Getting help has often ended badly. I hear this story a bunch; In the past, guys have shared their problem and somebody tried to fix them. The fear and shame from admitting the problem was complicated by the good intentions of the fixer. Yet the truth is, the fixer had their own problems. The fixer added a bunch of shame to force a change. The fixer set them up for failure by saying ” try harder, just pray more, just do blah blah blah.” Not only that, the fixer had a vested interest in fixing. As if their own condition, their own identity was wrapped up in the fixing. Lets face it, if shame and will power had been enough you wouldn’t be here. But group is different.

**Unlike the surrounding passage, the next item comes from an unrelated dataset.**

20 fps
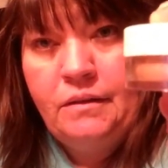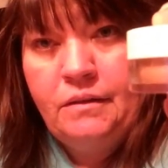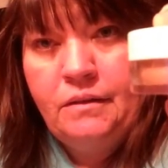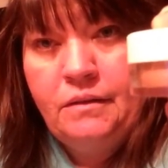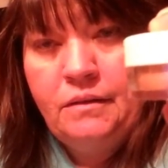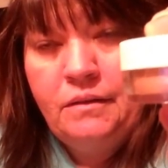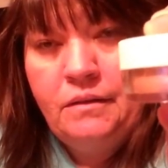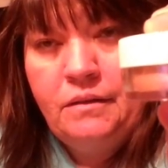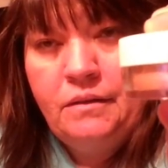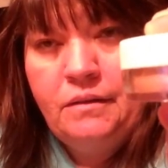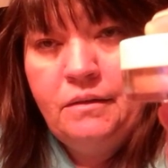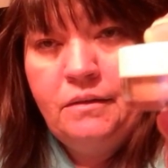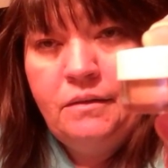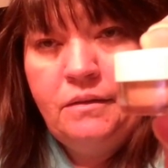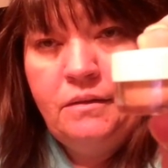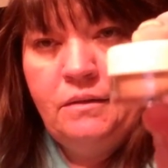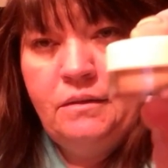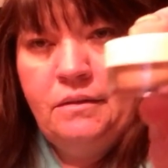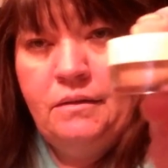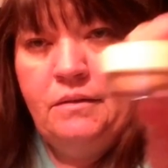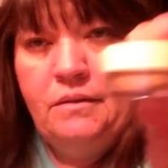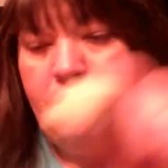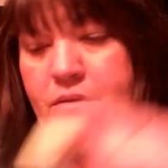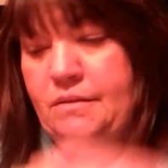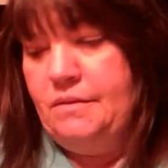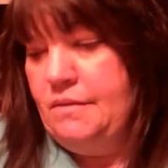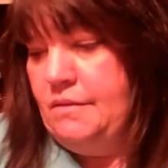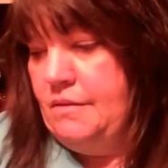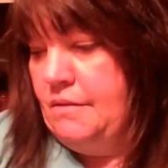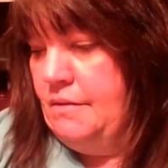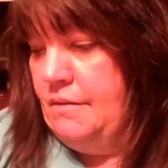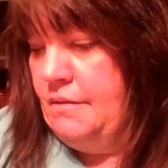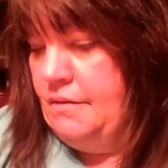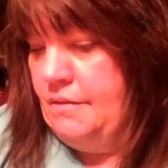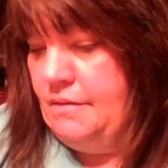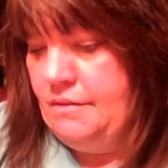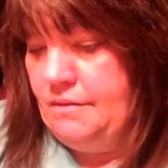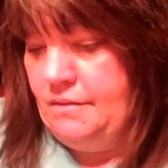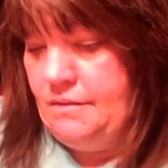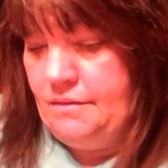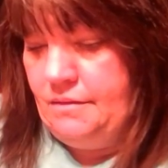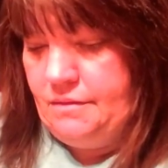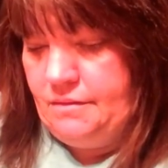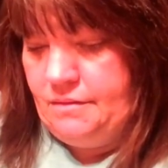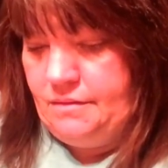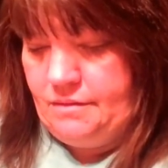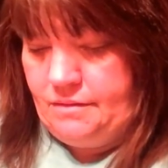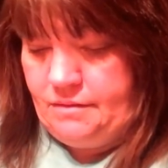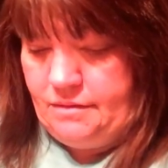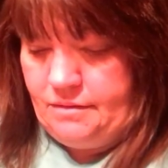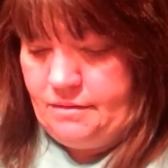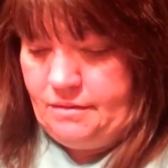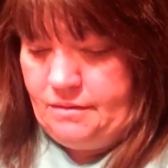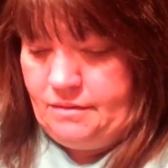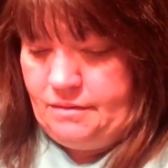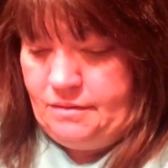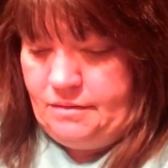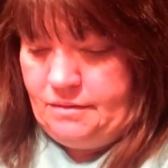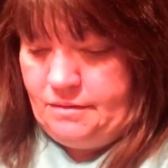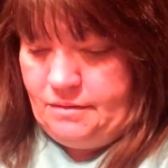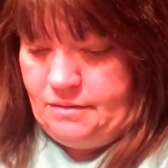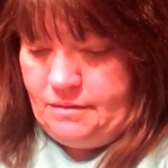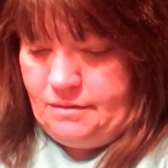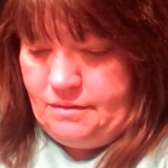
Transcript: No one is speaking in this clip.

There is no shame in failure. I’m ok if you fail, we all do. The real question is; “Are we going to do life together?” Are you going to show up, do you keep being real, do you want connection? Because I have my own hairy issues I’m fighting. I don’t need you to fix me and I don’t want to fix you. When I share my deep dark doo doo I’m not looking for a solution, pitty or some canned response.. I want connection and truth. This me first approach may sound selfish, but follow me.
This is about being real, with everyone and with God, by practicing to be real with a few, and through this process of being real, digging deep into who I am and what I have done, I am learning to be present and real in this moment. No lies, no excuses, nothing hidden. In the painful process of revealing the truth, I find the joy of freedom because others have loved me unconditionally. Each week I get a chance to push the bounds of their unconditional love for me by sharing more, going deeper, uncovering even more of my hidden junk, only to find these guys love me no mater what. As a matter of fact, the more I share, the more they know me, the real me.. The more they love me even when I fail.
While receiving love in the face of the worst I can share, the very worst of me, I lean how to love others unconditionally. By being loved, I learn how to love a guy who just shared the deepest most damaging secret of his life, and I can say “Thank you for telling me, that sucks, Love you man.” My heart reaches out to this man, I can relate, and love him right here, right now. He doesn’t need my answers he needs me in his life. This big scary thing that has haunted a mans entire life, has just been exposed to the light, and he wasn’t rejected. What kind of love is this? When judgment was expected, acceptance and love was given. This is the love that sets people free. This is what the earth is crying out for.
It’s Christ like, but it’s not something that just jumps on when you are born again. If it did , 70% of the guys in church wouldn’t be masturbating and looking at porn. You don’t get it at the alter call, on the prayer line, or through a podcast. Unconditional love is a skill, don’t be fooled, if you don’t work on it, if you don’t practice it, you will struggle to receive it and to give it and you will struggle to be free. But there is good news. This is why group is the best discipleship program on the planet. If you stay in it, if you go after it, you will experience unconditional love. You will practice it, and you will walk in freedom and set others free. More and more like Jesus, and it feels good.